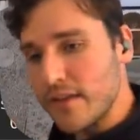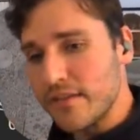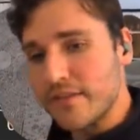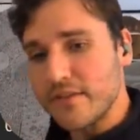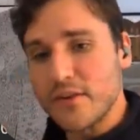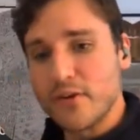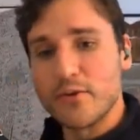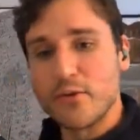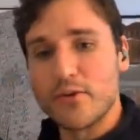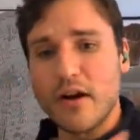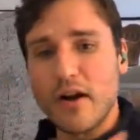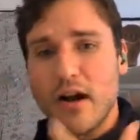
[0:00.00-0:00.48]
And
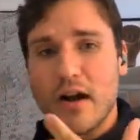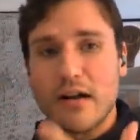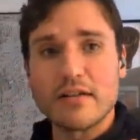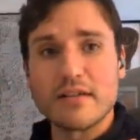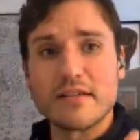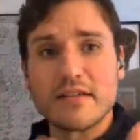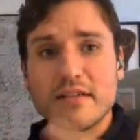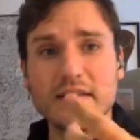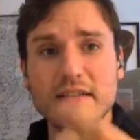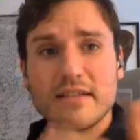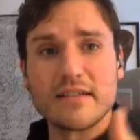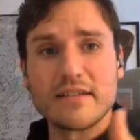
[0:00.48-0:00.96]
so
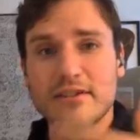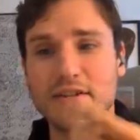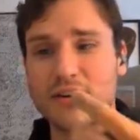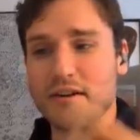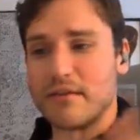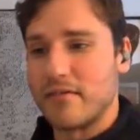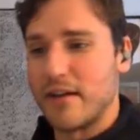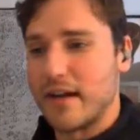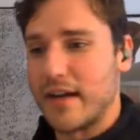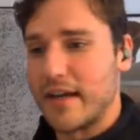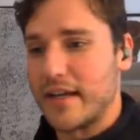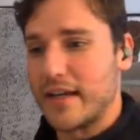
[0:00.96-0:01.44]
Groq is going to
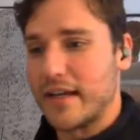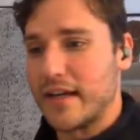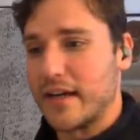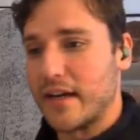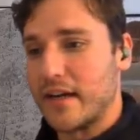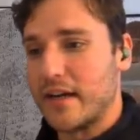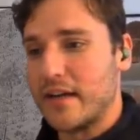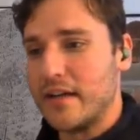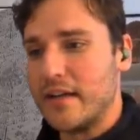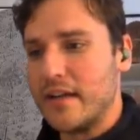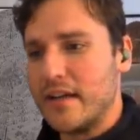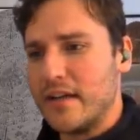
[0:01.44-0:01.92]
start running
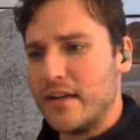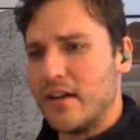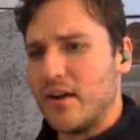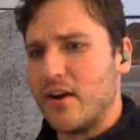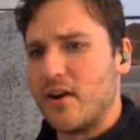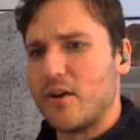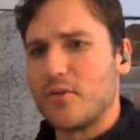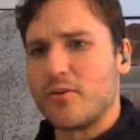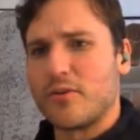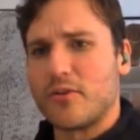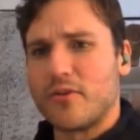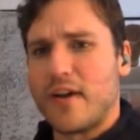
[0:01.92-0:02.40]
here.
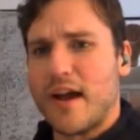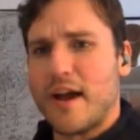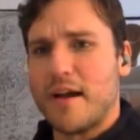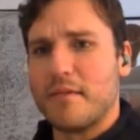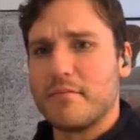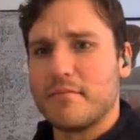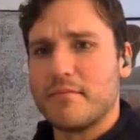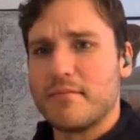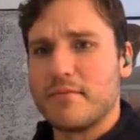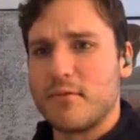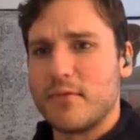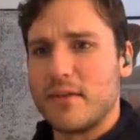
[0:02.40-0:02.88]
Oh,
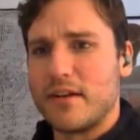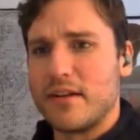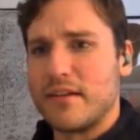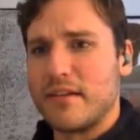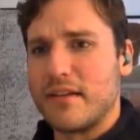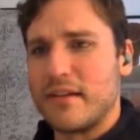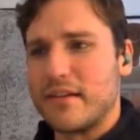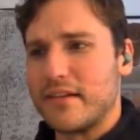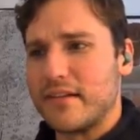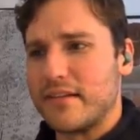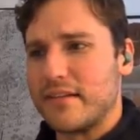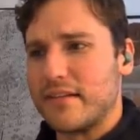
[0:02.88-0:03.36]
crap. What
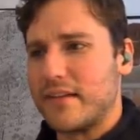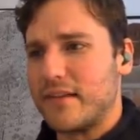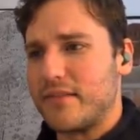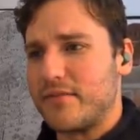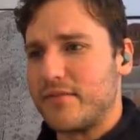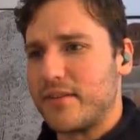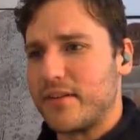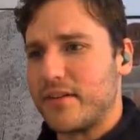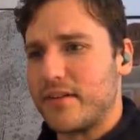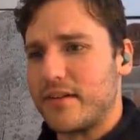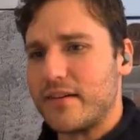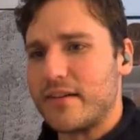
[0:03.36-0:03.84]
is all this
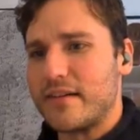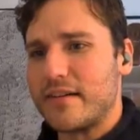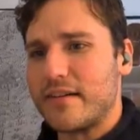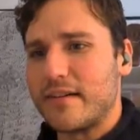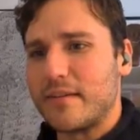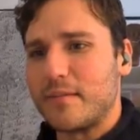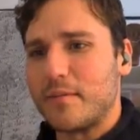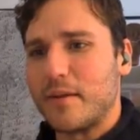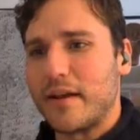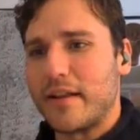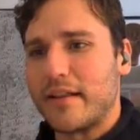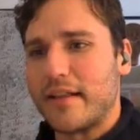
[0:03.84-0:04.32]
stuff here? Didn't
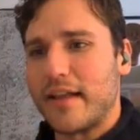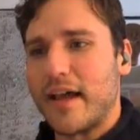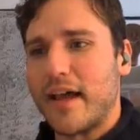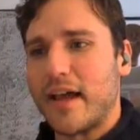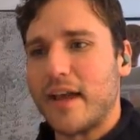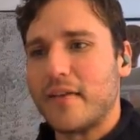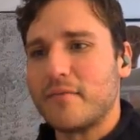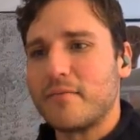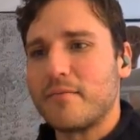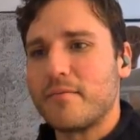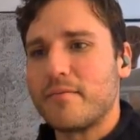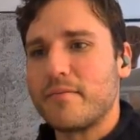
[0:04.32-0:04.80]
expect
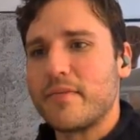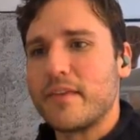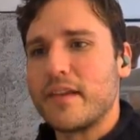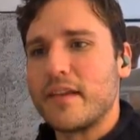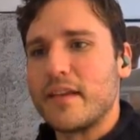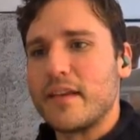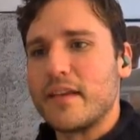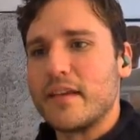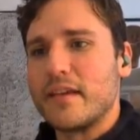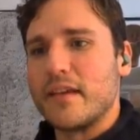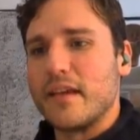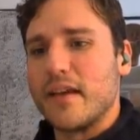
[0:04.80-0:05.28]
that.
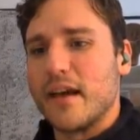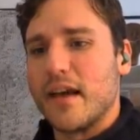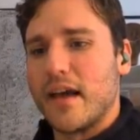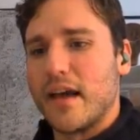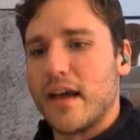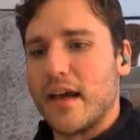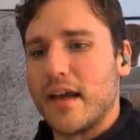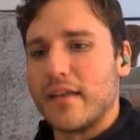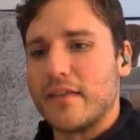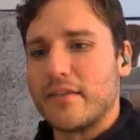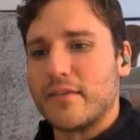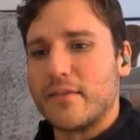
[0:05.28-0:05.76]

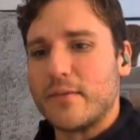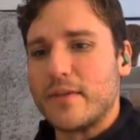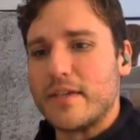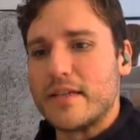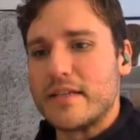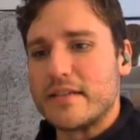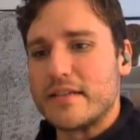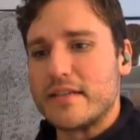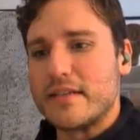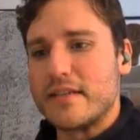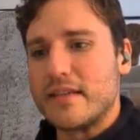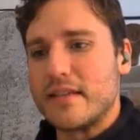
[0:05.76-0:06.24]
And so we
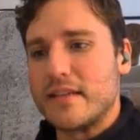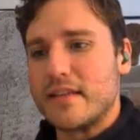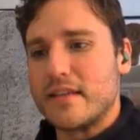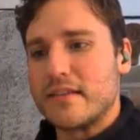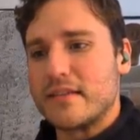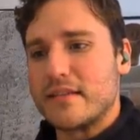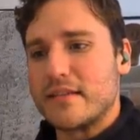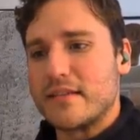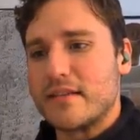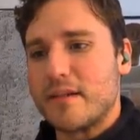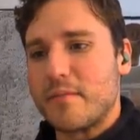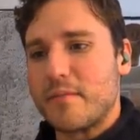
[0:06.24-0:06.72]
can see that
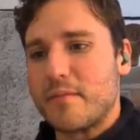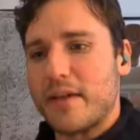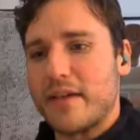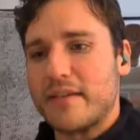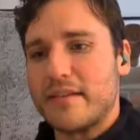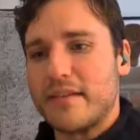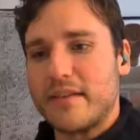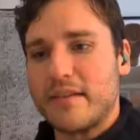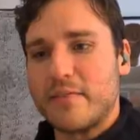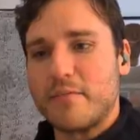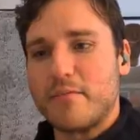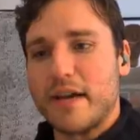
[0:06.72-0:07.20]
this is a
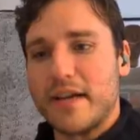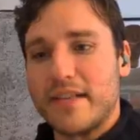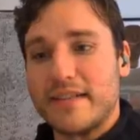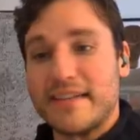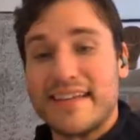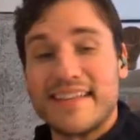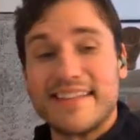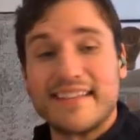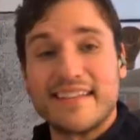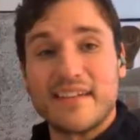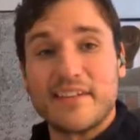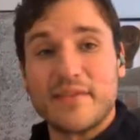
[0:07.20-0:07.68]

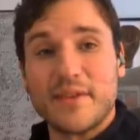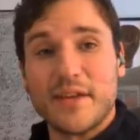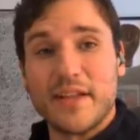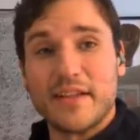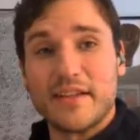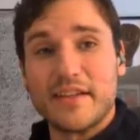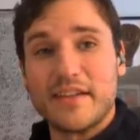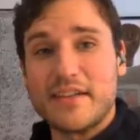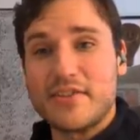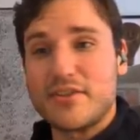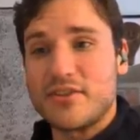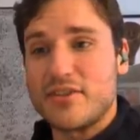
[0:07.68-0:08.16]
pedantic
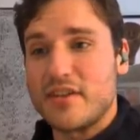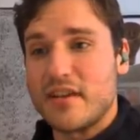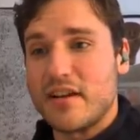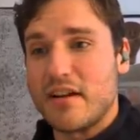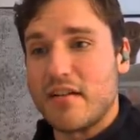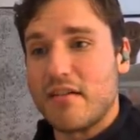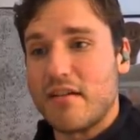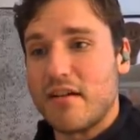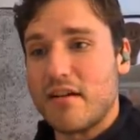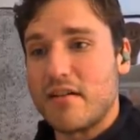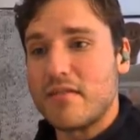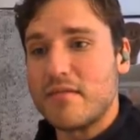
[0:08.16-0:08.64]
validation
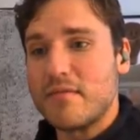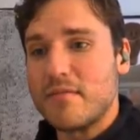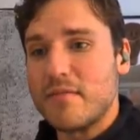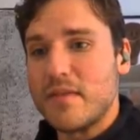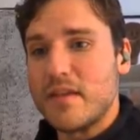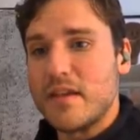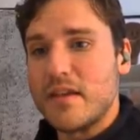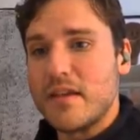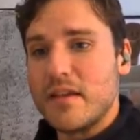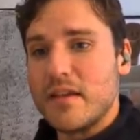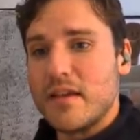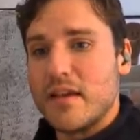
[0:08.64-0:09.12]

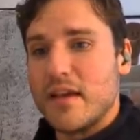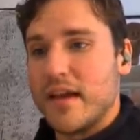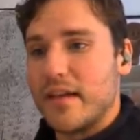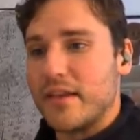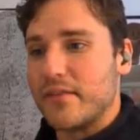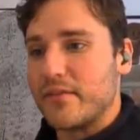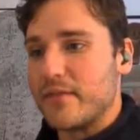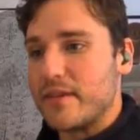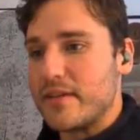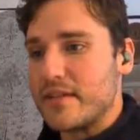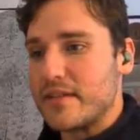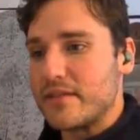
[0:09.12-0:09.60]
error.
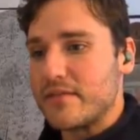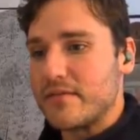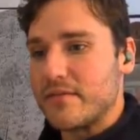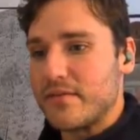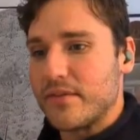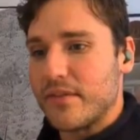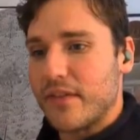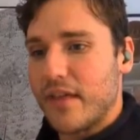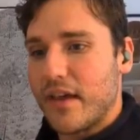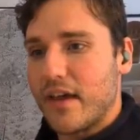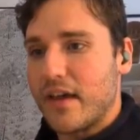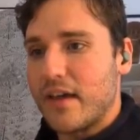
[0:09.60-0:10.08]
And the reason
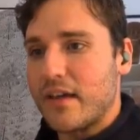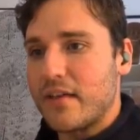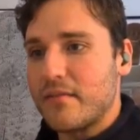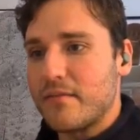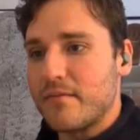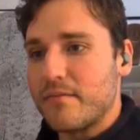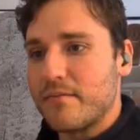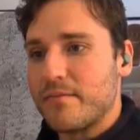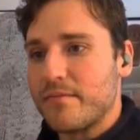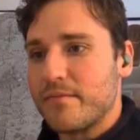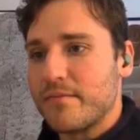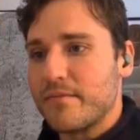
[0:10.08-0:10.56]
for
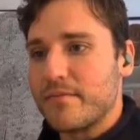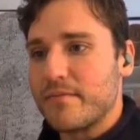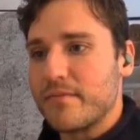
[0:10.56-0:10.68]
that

What is needed:
Your reply should hold only the lines from the one that contains "[0:04.32-0:04.80]" through the last line of the records above, exact and complete, and no pictures.

Output of the exercise:
[0:04.32-0:04.80]
expect
[0:04.80-0:05.28]
that.
[0:05.28-0:05.76]

[0:05.76-0:06.24]
And so we
[0:06.24-0:06.72]
can see that
[0:06.72-0:07.20]
this is a
[0:07.20-0:07.68]

[0:07.68-0:08.16]
pedantic
[0:08.16-0:08.64]
validation
[0:08.64-0:09.12]

[0:09.12-0:09.60]
error.
[0:09.60-0:10.08]
And the reason
[0:10.08-0:10.56]
for
[0:10.56-0:10.68]
that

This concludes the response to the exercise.